--- Stored data ---

┏━━

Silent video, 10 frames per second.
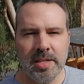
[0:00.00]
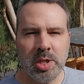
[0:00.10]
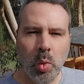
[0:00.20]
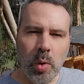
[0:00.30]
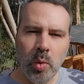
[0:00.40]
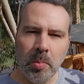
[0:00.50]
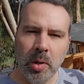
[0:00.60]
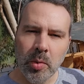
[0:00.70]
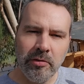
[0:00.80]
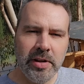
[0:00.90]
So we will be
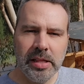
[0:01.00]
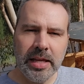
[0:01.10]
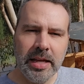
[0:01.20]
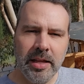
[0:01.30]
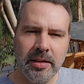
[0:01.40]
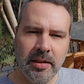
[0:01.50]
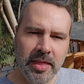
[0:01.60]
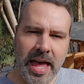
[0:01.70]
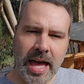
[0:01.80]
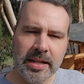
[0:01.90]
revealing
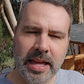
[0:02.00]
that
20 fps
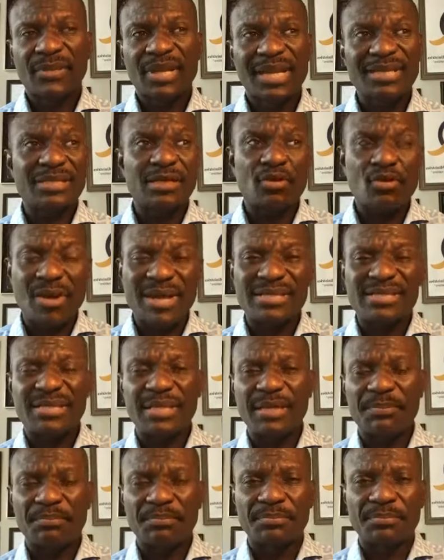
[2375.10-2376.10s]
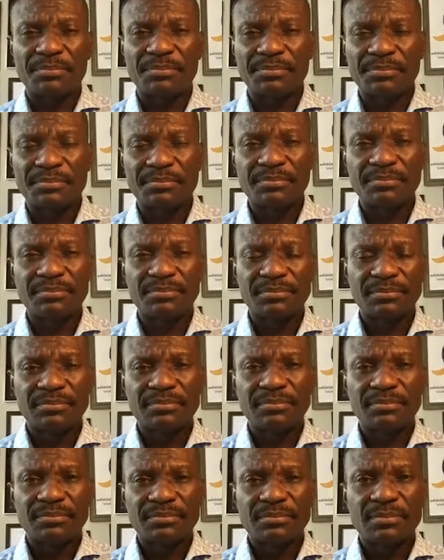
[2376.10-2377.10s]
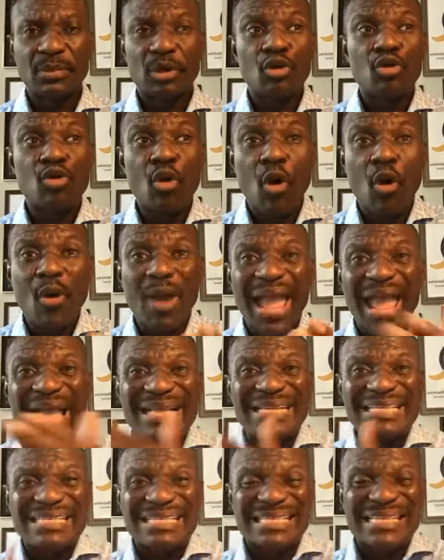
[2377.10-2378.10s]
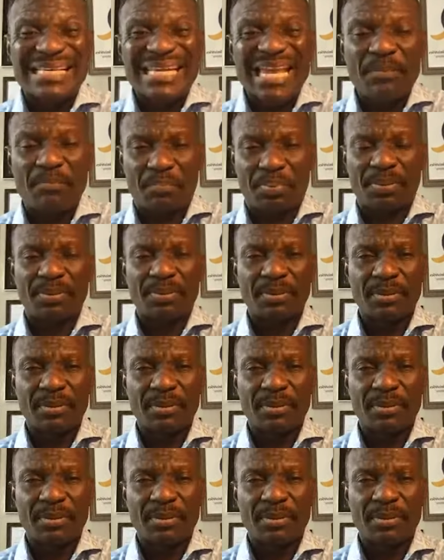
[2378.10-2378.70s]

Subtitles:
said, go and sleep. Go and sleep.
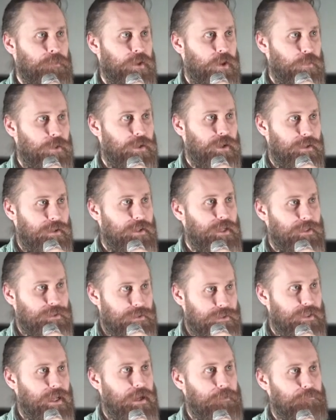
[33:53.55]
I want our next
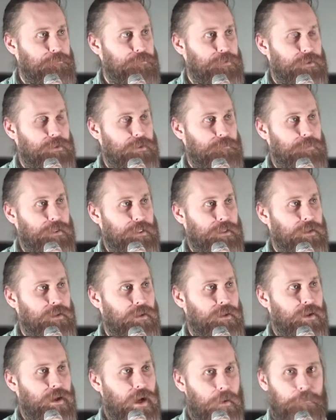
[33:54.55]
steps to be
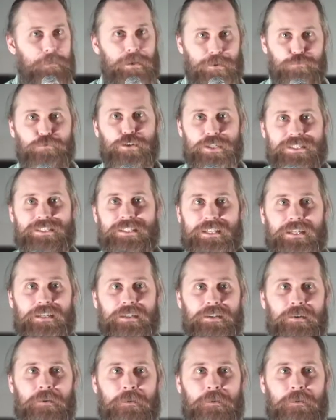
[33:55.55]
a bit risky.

┗━━

--- Your objective ---
Please leave out the pictures while you copy exactly the lines from the one containing "[2378.10-2378.70s]" through the end of the records.

--- Final answer ---
[2378.10-2378.70s]

Subtitles:
said, go and sleep. Go and sleep.
[33:53.55]
I want our next
[33:54.55]
steps to be
[33:55.55]
a bit risky.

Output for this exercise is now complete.